The Last Judgment is based on the biblical story in the New Testament, which depicts the Second Coming of Christ and the final and eternal judgment by God of all humanity. Pope Clement VII commissioned Michelangelo to paint the wet fresco The Last Judgment on the altar wall of the Sistine Chapel. However, Clement VII died shortly after the commission, and Paul III succeeded him and provided support and assistance to Michelangelo's creation. The fresco began to be painted in 1534 and was finally completed in October 1541. It is so grand in scale that it occupies the entire wall of the altar of the Sistine Chapel.

The painting is full of power and beauty, but the nude figures it presents have often been criticized as "morally degrading". It has survived and been admired by all ages, not only for Michelangelo's skill but also for its thought-provoking connotations.

Michelangelo's David

In the statue of David, Michelangelo portrayed David at the moment before he throws the stone at Goliath. The 4-meter-tall David, with a stone-throwing belt over his left shoulder and a stone in his right hand, gazes intently into the distance, ready for a duel. The statue is graceful and elegant, with a perfect contour line, a calm and serious facial expression, wisdom and courage in his eyes, and a classical Greek beauty. From close up, the back of David's powerful hands with veins protruding, broad shoulders, tight hips and limbs of muscles overflow with youthful strength. Walking around the statue of David, it is surprising that such a stunning work was created by Michelangelo at the age of 26 for three years. 

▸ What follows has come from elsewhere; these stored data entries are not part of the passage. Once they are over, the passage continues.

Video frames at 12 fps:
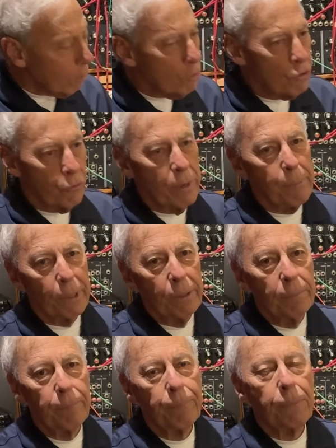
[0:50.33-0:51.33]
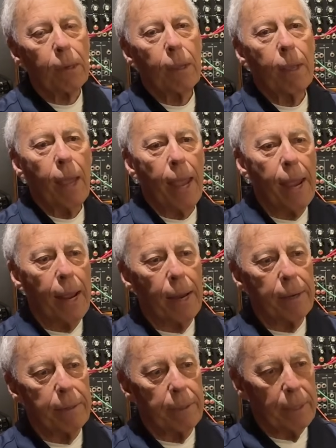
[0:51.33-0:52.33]
streamer
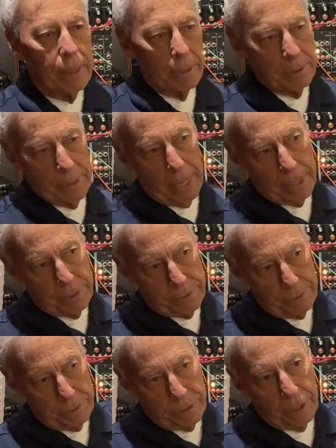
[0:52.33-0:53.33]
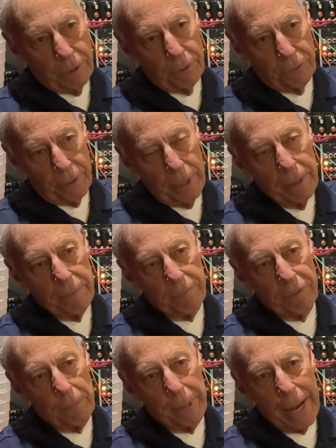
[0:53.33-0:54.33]
and it takes signals in
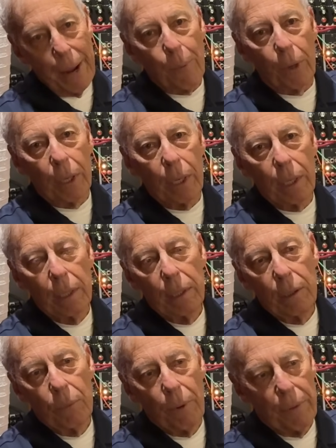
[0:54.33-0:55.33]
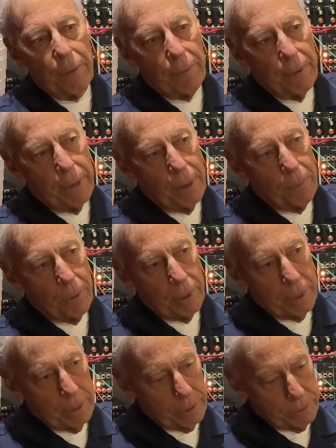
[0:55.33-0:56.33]
from a network, whether the network
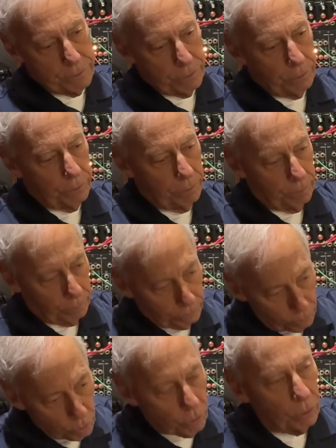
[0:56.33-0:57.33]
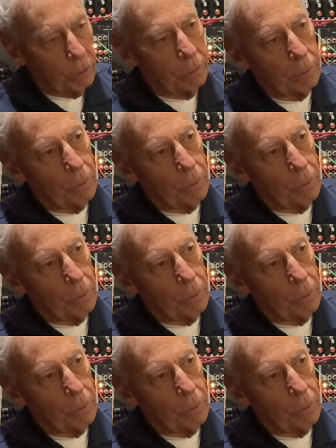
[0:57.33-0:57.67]
is local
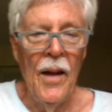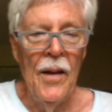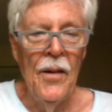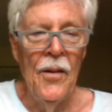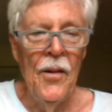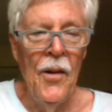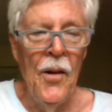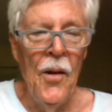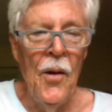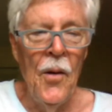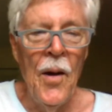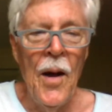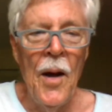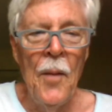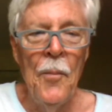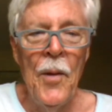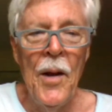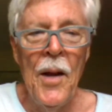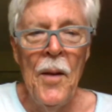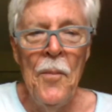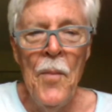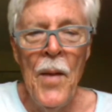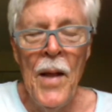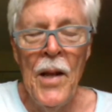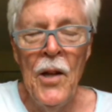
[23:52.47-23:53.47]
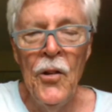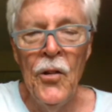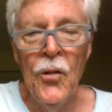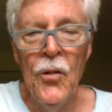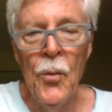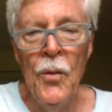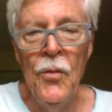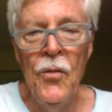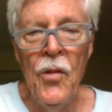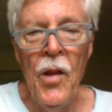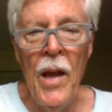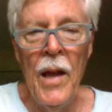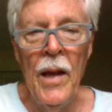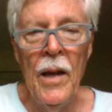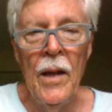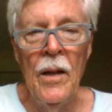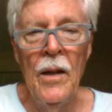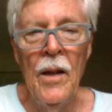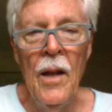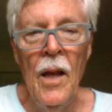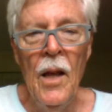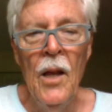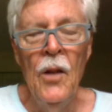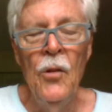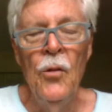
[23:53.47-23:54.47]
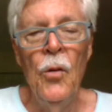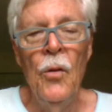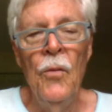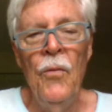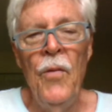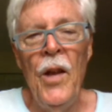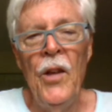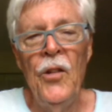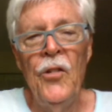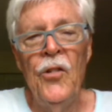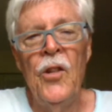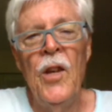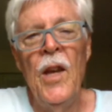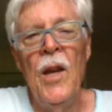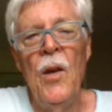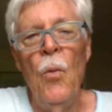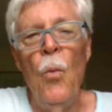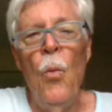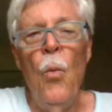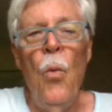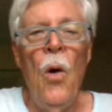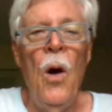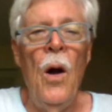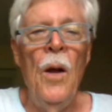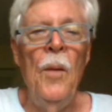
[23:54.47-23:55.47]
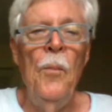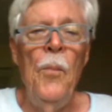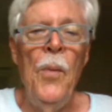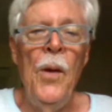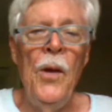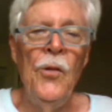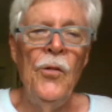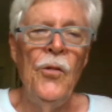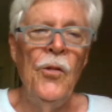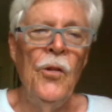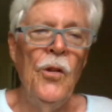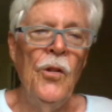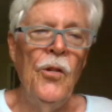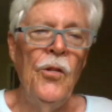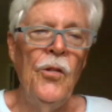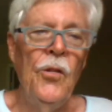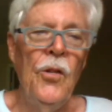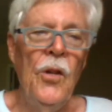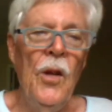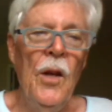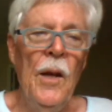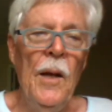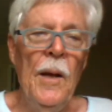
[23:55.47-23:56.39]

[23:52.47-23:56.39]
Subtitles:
I don't know how many minutes we've taken to investigate one business.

The stone to make David was brought back to Florence from the Alps, and several sculptors who went to take the leap gave up successively because of its enormous size and relatively narrow thickness. The stone was left untouched for decades in a church on the outskirts of the city. The young and stubborn Michelangelo insisted on using the stone in spite of the persuasion of others. To avoid rumors and perhaps for good luck, Michelangelo built a wooden fence around the stone and spent his days working on it. Nosy Florentines tried several times to sneak in to check out the suspense but failed once in three full years.

Since the day the statue of David was erected, it has suffered several misfortunes. In 1527, a wooden bench fell through the window of the Old Palace and hit David right on the back of his left hand. In 1544, one of David's arms fell off. In 1873, the statue of David was moved to the Academy Gallery, where insufficient ventilation caused the statue's surface to stain like a discoloration. In 1992, someone damaged one of David's big toes with a hammer. The traces of the left wrist being patched up are clearly visible.